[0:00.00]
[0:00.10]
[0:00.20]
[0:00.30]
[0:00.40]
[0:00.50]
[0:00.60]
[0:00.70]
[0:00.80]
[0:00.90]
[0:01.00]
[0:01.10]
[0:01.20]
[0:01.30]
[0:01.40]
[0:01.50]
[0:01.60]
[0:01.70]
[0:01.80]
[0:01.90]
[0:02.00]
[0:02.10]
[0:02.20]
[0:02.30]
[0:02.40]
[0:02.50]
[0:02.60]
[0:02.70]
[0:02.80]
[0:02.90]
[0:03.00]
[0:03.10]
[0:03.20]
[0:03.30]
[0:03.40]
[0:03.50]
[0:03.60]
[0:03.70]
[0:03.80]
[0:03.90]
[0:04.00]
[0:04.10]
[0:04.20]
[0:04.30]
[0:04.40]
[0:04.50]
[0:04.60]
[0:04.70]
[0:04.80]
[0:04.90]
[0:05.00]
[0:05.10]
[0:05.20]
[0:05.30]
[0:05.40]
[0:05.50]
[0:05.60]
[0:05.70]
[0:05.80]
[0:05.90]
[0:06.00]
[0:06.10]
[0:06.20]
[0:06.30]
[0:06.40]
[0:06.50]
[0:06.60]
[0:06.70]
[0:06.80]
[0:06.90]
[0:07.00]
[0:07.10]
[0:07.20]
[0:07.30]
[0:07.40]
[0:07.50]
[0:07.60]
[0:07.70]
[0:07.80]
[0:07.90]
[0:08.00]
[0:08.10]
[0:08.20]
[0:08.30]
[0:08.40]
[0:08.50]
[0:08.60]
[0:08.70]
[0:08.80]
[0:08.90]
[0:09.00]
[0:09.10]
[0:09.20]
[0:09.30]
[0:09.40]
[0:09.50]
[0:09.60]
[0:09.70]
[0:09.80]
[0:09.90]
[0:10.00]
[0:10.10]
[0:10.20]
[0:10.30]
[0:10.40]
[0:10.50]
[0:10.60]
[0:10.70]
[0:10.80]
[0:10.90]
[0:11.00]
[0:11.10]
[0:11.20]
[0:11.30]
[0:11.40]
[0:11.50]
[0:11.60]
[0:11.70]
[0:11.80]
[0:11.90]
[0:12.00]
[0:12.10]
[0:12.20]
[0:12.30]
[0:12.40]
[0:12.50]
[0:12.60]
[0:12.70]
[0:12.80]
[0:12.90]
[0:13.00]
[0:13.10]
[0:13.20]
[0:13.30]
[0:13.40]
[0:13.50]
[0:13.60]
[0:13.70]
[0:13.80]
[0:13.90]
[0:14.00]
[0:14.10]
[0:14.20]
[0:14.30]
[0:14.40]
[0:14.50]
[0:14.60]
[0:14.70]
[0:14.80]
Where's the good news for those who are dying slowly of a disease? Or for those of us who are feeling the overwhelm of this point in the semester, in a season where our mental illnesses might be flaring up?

WHAT THE TASK REQUIRES
Reproduce the records above in full, without altering a single character.

FINAL ANSWER
[0:00.00]
[0:00.10]
[0:00.20]
[0:00.30]
[0:00.40]
[0:00.50]
[0:00.60]
[0:00.70]
[0:00.80]
[0:00.90]
[0:01.00]
[0:01.10]
[0:01.20]
[0:01.30]
[0:01.40]
[0:01.50]
[0:01.60]
[0:01.70]
[0:01.80]
[0:01.90]
[0:02.00]
[0:02.10]
[0:02.20]
[0:02.30]
[0:02.40]
[0:02.50]
[0:02.60]
[0:02.70]
[0:02.80]
[0:02.90]
[0:03.00]
[0:03.10]
[0:03.20]
[0:03.30]
[0:03.40]
[0:03.50]
[0:03.60]
[0:03.70]
[0:03.80]
[0:03.90]
[0:04.00]
[0:04.10]
[0:04.20]
[0:04.30]
[0:04.40]
[0:04.50]
[0:04.60]
[0:04.70]
[0:04.80]
[0:04.90]
[0:05.00]
[0:05.10]
[0:05.20]
[0:05.30]
[0:05.40]
[0:05.50]
[0:05.60]
[0:05.70]
[0:05.80]
[0:05.90]
[0:06.00]
[0:06.10]
[0:06.20]
[0:06.30]
[0:06.40]
[0:06.50]
[0:06.60]
[0:06.70]
[0:06.80]
[0:06.90]
[0:07.00]
[0:07.10]
[0:07.20]
[0:07.30]
[0:07.40]
[0:07.50]
[0:07.60]
[0:07.70]
[0:07.80]
[0:07.90]
[0:08.00]
[0:08.10]
[0:08.20]
[0:08.30]
[0:08.40]
[0:08.50]
[0:08.60]
[0:08.70]
[0:08.80]
[0:08.90]
[0:09.00]
[0:09.10]
[0:09.20]
[0:09.30]
[0:09.40]
[0:09.50]
[0:09.60]
[0:09.70]
[0:09.80]
[0:09.90]
[0:10.00]
[0:10.10]
[0:10.20]
[0:10.30]
[0:10.40]
[0:10.50]
[0:10.60]
[0:10.70]
[0:10.80]
[0:10.90]
[0:11.00]
[0:11.10]
[0:11.20]
[0:11.30]
[0:11.40]
[0:11.50]
[0:11.60]
[0:11.70]
[0:11.80]
[0:11.90]
[0:12.00]
[0:12.10]
[0:12.20]
[0:12.30]
[0:12.40]
[0:12.50]
[0:12.60]
[0:12.70]
[0:12.80]
[0:12.90]
[0:13.00]
[0:13.10]
[0:13.20]
[0:13.30]
[0:13.40]
[0:13.50]
[0:13.60]
[0:13.70]
[0:13.80]
[0:13.90]
[0:14.00]
[0:14.10]
[0:14.20]
[0:14.30]
[0:14.40]
[0:14.50]
[0:14.60]
[0:14.70]
[0:14.80]
Where's the good news for those who are dying slowly of a disease? Or for those of us who are feeling the overwhelm of this point in the semester, in a season where our mental illnesses might be flaring up?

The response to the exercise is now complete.